Canning: Chicken

What do you do when you find an awesome deal on chicken in Alaska?

You can it.

Given, $2.99/lb might not be a great deal for skinless, boneless chicken breast in the lower 48, it’s about 40% off of the regular price. When deals like this come up, we clear out the section, pull out the pressure canner, and get cannin’! We bought about 70 lbs of chicken…that’s going to be a lot of jars…

It’s a labor intensive process (sort of), especially since we only have one canner. It seems to take an enormous amount of time, but that’s really because it takes about 2 hours per batch to can them.
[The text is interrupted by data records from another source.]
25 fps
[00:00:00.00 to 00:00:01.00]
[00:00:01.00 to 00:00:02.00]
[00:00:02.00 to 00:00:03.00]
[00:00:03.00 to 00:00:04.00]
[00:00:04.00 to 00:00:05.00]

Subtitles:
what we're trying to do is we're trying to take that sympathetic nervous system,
It has to get up to pressure, then cook at 10 lbs of pressure for 75 minutes (for pint jars), then cool and come to 0 lbs of pressure (about 15 minutes), and then we can finally take the jars out. I use The National Center for Home Food Preservation website for my basic canning needs. Here is the link for Canning Chicken.

Hot water bath canner heating up the jars

We’re almost out of last years deer so we took advantage of the deal on chicken and have spent almost two days canning it all up. Yeah, it’s not the prettiest thing sitting in our pantry, nothing like my jams or jellies, but it sure does come in handy.
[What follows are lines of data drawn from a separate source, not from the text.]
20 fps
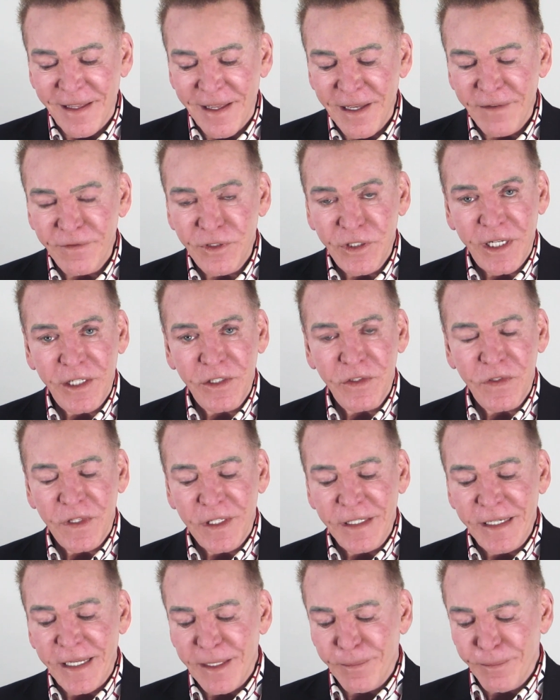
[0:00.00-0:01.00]
I've changed
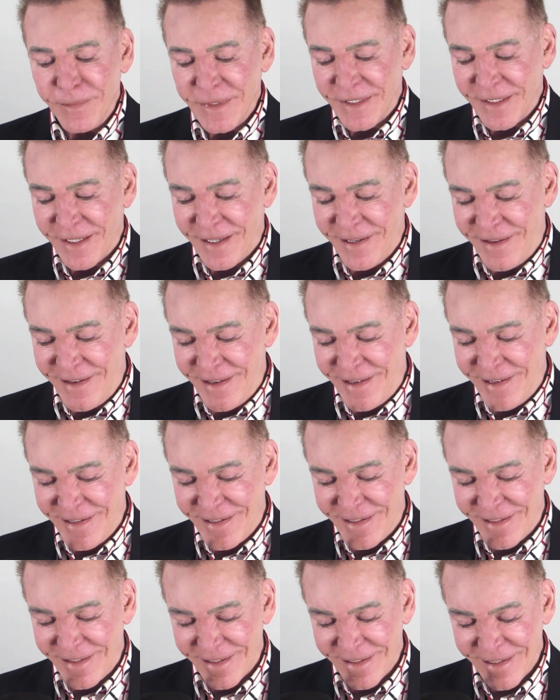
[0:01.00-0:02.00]
the names.
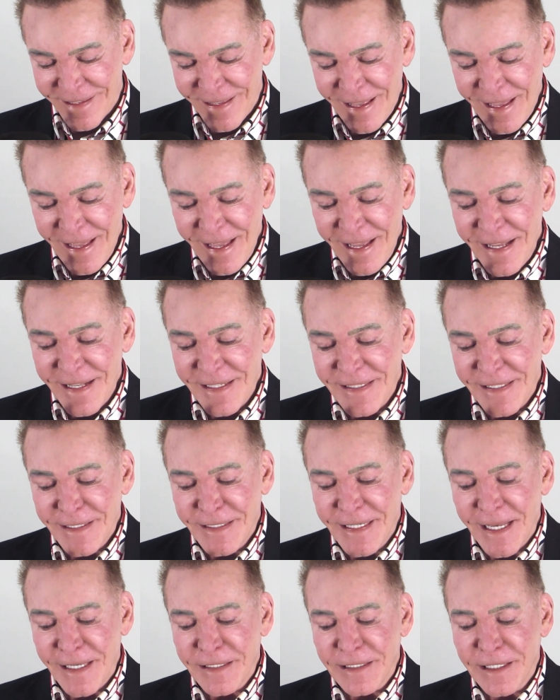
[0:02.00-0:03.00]
It's a
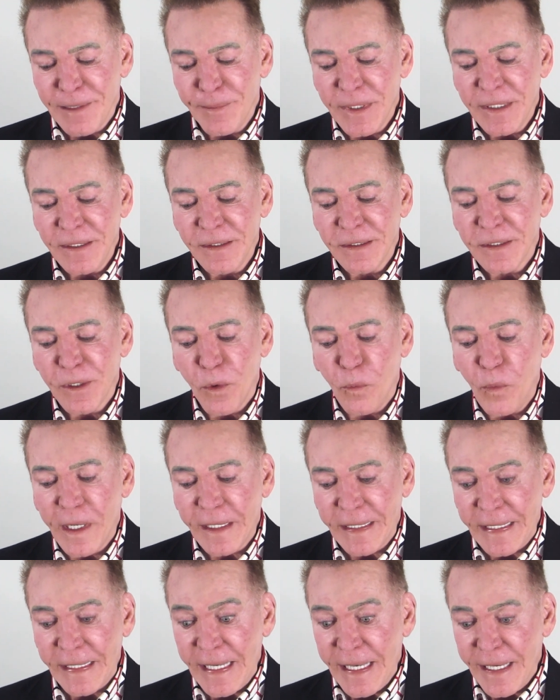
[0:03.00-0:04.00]
testament to
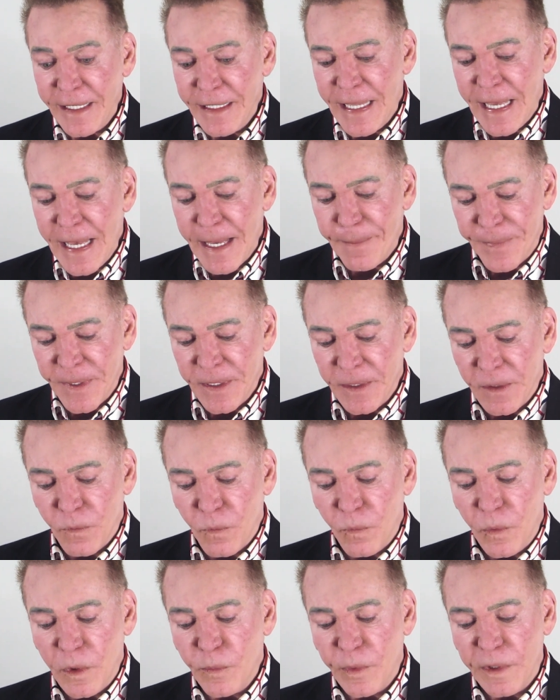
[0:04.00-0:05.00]
what can happen
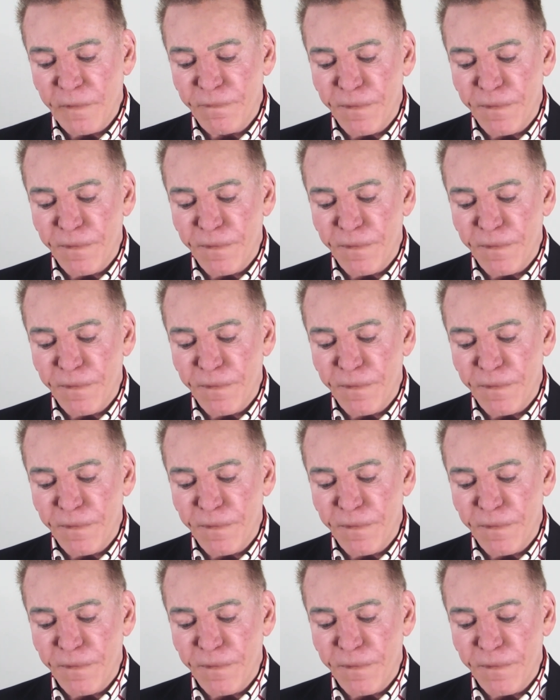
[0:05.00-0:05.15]
when we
The best part about canned chicken?

I can pop open a jar and toss it into any meal and I have dinner within minutes. Chicken Enchiladas, Chicken tacos, Chicken pot pie, chicken casserole, etc. all within a few minutes time. This is great for those lazy days where no one feels like cooking dinner. It beats going out and spending $40+ on a dinner out. We can toss it on pizza, or cook it into eggs, the options are endless!

Don’t knock it till you try it! So happy I can put food up for my family!